### GIVEN DATA
——

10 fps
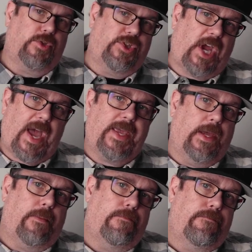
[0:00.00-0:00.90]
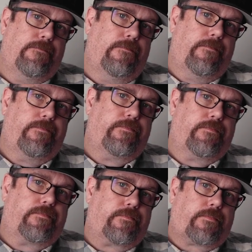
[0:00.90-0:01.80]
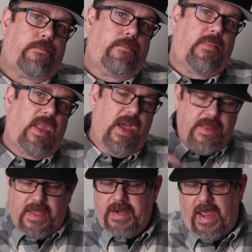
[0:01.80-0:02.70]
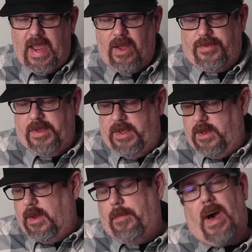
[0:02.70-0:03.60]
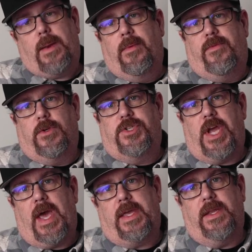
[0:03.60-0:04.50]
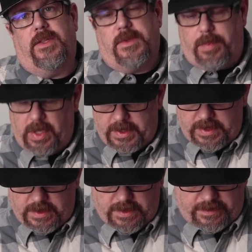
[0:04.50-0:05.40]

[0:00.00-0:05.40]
jacket and then out the bottom of your jacket and to plug it into the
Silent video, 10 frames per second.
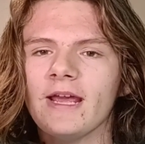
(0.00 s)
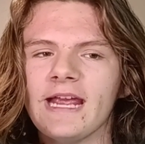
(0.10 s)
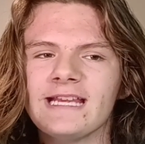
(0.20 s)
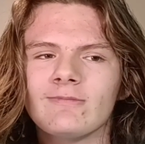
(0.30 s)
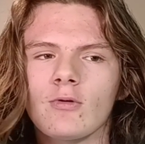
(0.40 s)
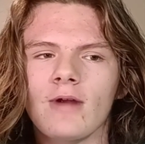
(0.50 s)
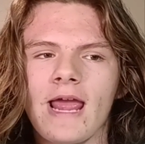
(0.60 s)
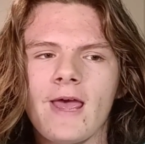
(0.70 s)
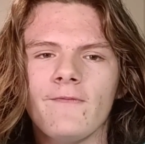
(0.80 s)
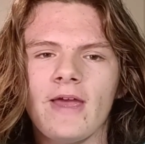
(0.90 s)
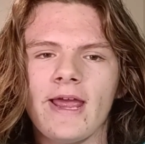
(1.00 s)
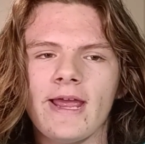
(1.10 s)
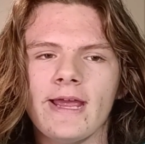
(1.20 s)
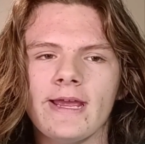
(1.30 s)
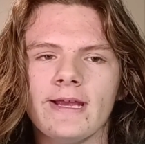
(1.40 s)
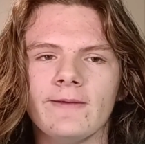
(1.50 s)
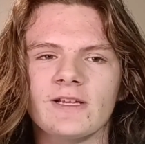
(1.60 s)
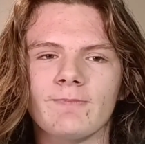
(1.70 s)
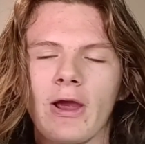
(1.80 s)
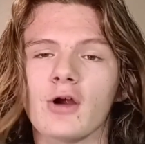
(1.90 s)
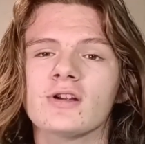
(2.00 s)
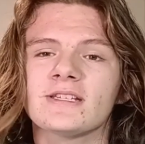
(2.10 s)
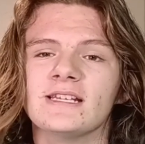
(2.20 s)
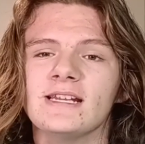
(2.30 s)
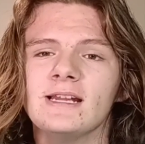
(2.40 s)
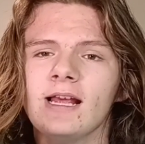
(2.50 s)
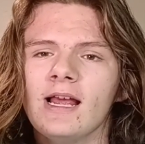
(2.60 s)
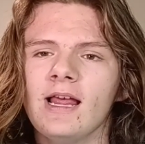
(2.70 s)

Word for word: He's more of a person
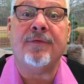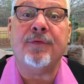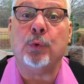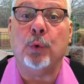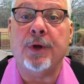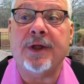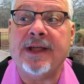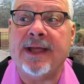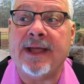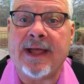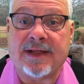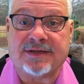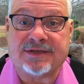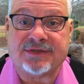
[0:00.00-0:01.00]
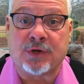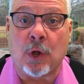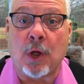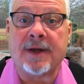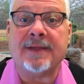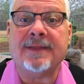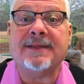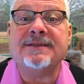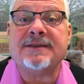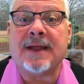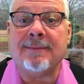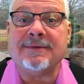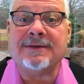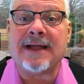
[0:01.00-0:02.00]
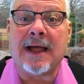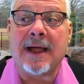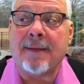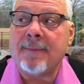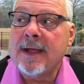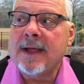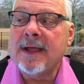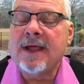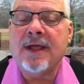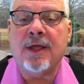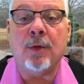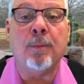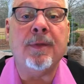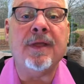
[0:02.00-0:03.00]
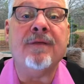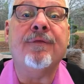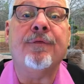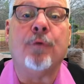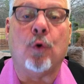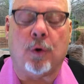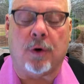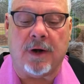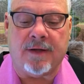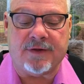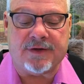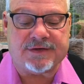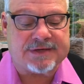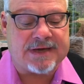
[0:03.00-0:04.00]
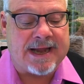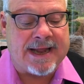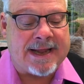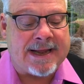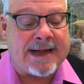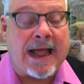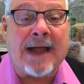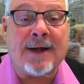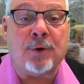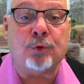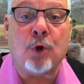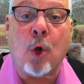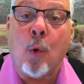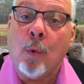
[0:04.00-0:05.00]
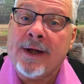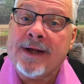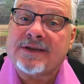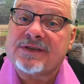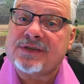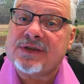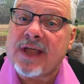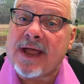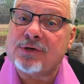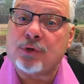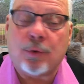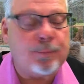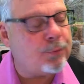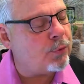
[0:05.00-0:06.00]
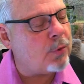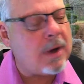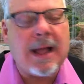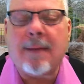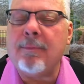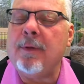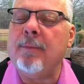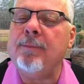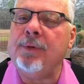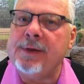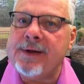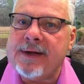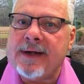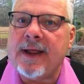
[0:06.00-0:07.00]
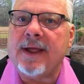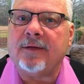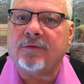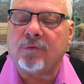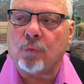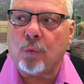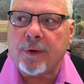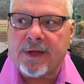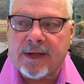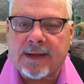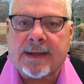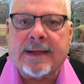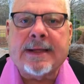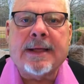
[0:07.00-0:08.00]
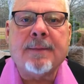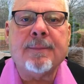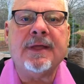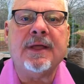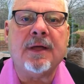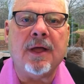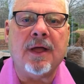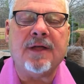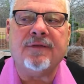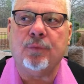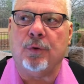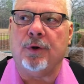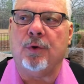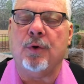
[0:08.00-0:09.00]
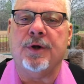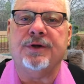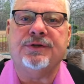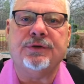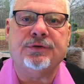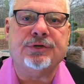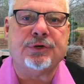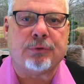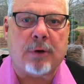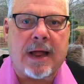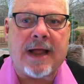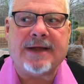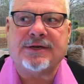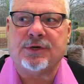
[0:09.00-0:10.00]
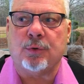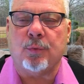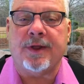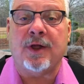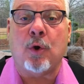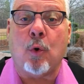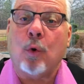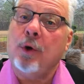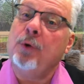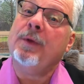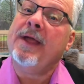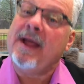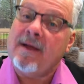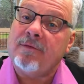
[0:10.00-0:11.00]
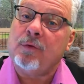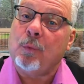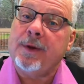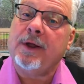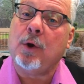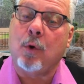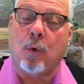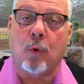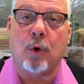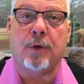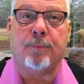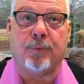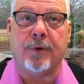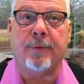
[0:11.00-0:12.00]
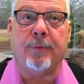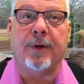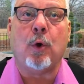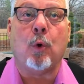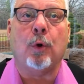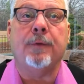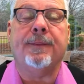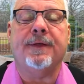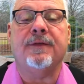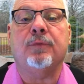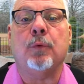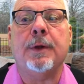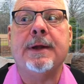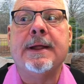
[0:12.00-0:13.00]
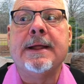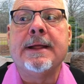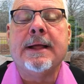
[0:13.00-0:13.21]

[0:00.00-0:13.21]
three guests on at the same time. It will be four of us, and I don't know when it's scheduled, probably next week, because we're going to try to record. We have to pre-record this one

——

### EXERCISE GOAL
A word-for-word copy of the records above is needed, pictures excluded.

### SOLUTION TO THIS TASK
10 fps
[0:00.00-0:00.90]
[0:00.90-0:01.80]
[0:01.80-0:02.70]
[0:02.70-0:03.60]
[0:03.60-0:04.50]
[0:04.50-0:05.40]

[0:00.00-0:05.40]
jacket and then out the bottom of your jacket and to plug it into the
Silent video, 10 frames per second.
(0.00 s)
(0.10 s)
(0.20 s)
(0.30 s)
(0.40 s)
(0.50 s)
(0.60 s)
(0.70 s)
(0.80 s)
(0.90 s)
(1.00 s)
(1.10 s)
(1.20 s)
(1.30 s)
(1.40 s)
(1.50 s)
(1.60 s)
(1.70 s)
(1.80 s)
(1.90 s)
(2.00 s)
(2.10 s)
(2.20 s)
(2.30 s)
(2.40 s)
(2.50 s)
(2.60 s)
(2.70 s)

Word for word: He's more of a person
[0:00.00-0:01.00]
[0:01.00-0:02.00]
[0:02.00-0:03.00]
[0:03.00-0:04.00]
[0:04.00-0:05.00]
[0:05.00-0:06.00]
[0:06.00-0:07.00]
[0:07.00-0:08.00]
[0:08.00-0:09.00]
[0:09.00-0:10.00]
[0:10.00-0:11.00]
[0:11.00-0:12.00]
[0:12.00-0:13.00]
[0:13.00-0:13.21]

[0:00.00-0:13.21]
three guests on at the same time. It will be four of us, and I don't know when it's scheduled, probably next week, because we're going to try to record. We have to pre-record this one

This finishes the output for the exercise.